> [YOUR INSTRUCTIONS]: Taking only the lines of the data below from the line with "[7:49.77-7:50.77]" to the line with "Lip reading: You", ends included, write them out exactly and without pictures.

> [ENTRIES PROVIDED]:

------

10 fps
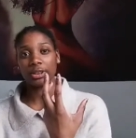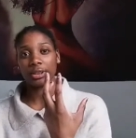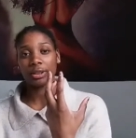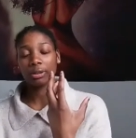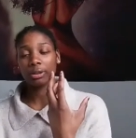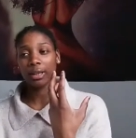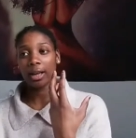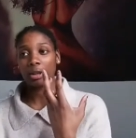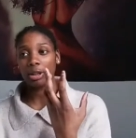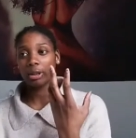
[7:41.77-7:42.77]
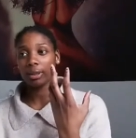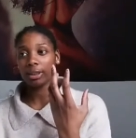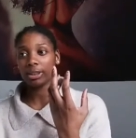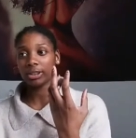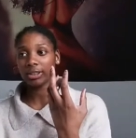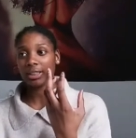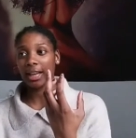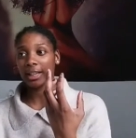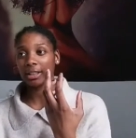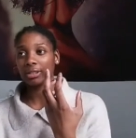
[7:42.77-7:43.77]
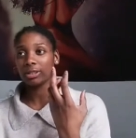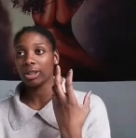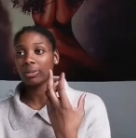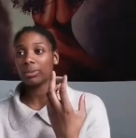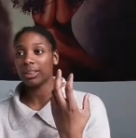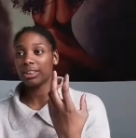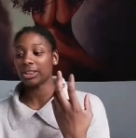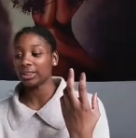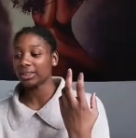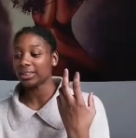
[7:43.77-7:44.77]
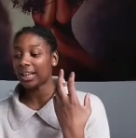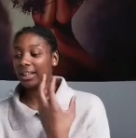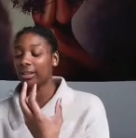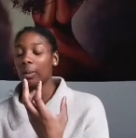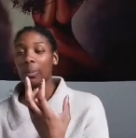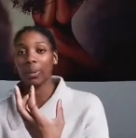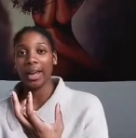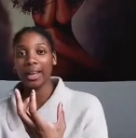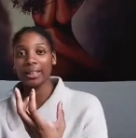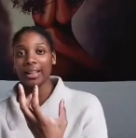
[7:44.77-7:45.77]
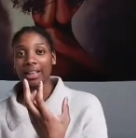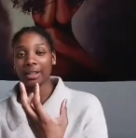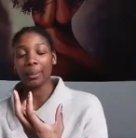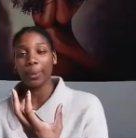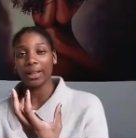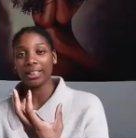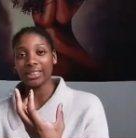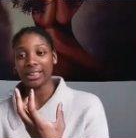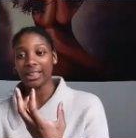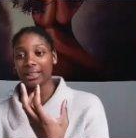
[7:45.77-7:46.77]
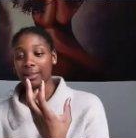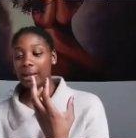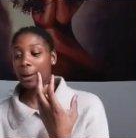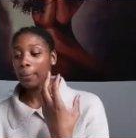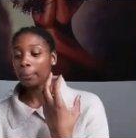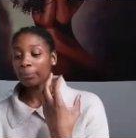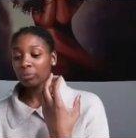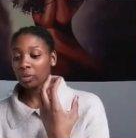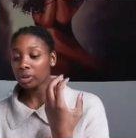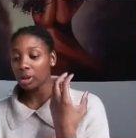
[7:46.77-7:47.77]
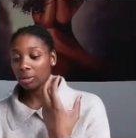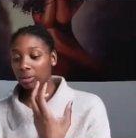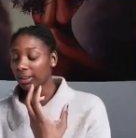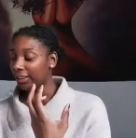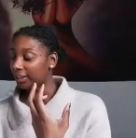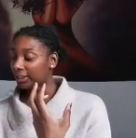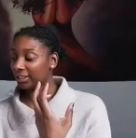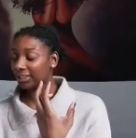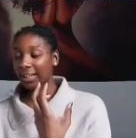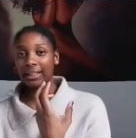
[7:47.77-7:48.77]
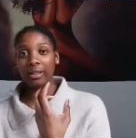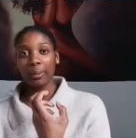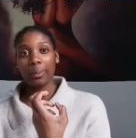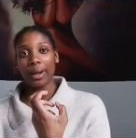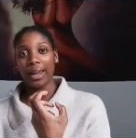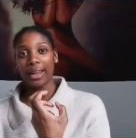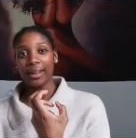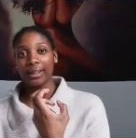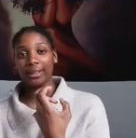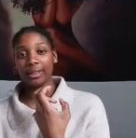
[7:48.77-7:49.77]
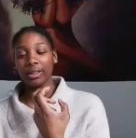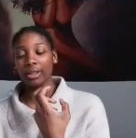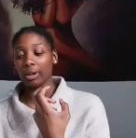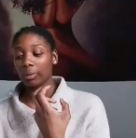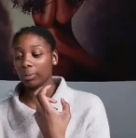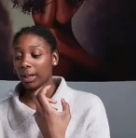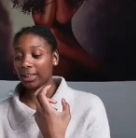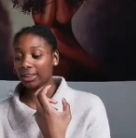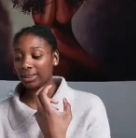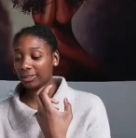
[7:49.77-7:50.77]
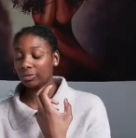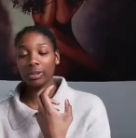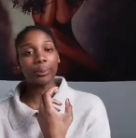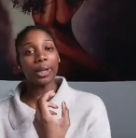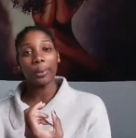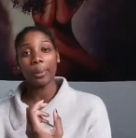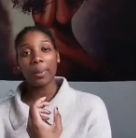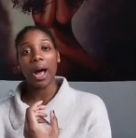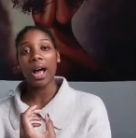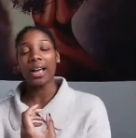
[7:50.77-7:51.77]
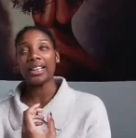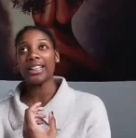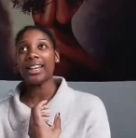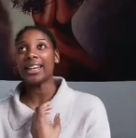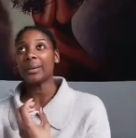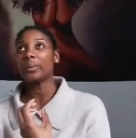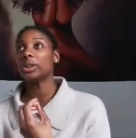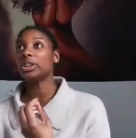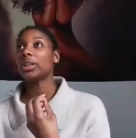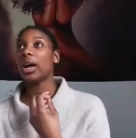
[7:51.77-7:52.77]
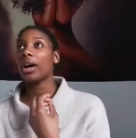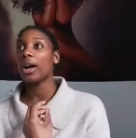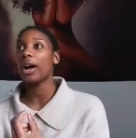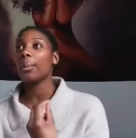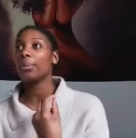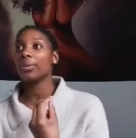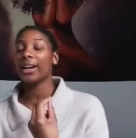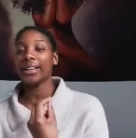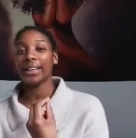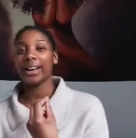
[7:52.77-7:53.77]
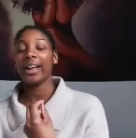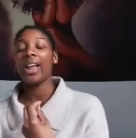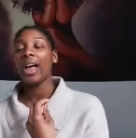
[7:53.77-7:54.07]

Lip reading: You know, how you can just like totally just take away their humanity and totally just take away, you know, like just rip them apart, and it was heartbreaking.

------

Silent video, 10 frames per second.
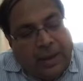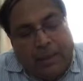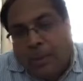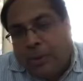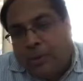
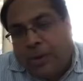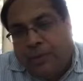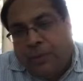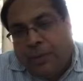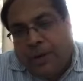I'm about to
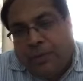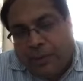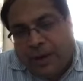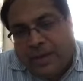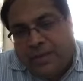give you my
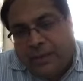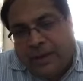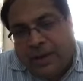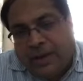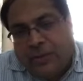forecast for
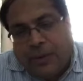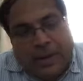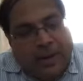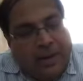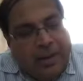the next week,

------

> [SOLUTION FOR THIS PROBLEM]:
[7:49.77-7:50.77]
[7:50.77-7:51.77]
[7:51.77-7:52.77]
[7:52.77-7:53.77]
[7:53.77-7:54.07]

Lip reading: You know, how you can just like totally just take away their humanity and totally just take away, you know, like just rip them apart, and it was heartbreaking.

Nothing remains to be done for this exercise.